■ INFORMATION SHOWN:
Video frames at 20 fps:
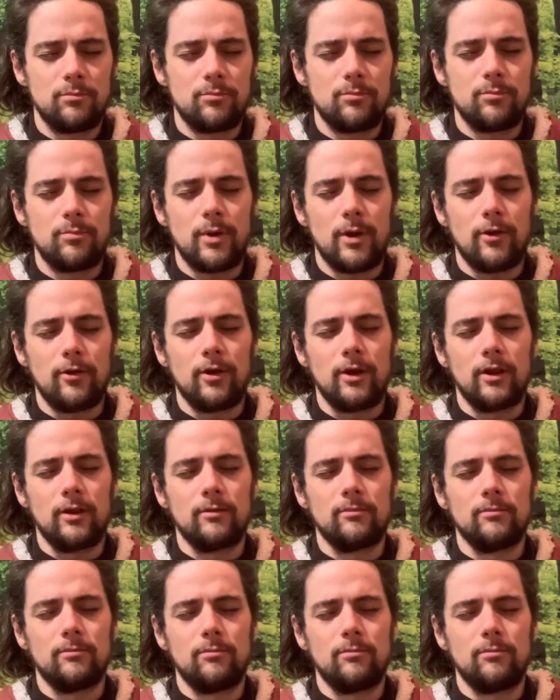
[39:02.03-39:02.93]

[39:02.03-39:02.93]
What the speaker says: perineum,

■ WHAT THE TASK REQUIRES: Give back the data exactly, with no images.

■ RESULT:
Video frames at 20 fps:
[39:02.03-39:02.93]

[39:02.03-39:02.93]
What the speaker says: perineum,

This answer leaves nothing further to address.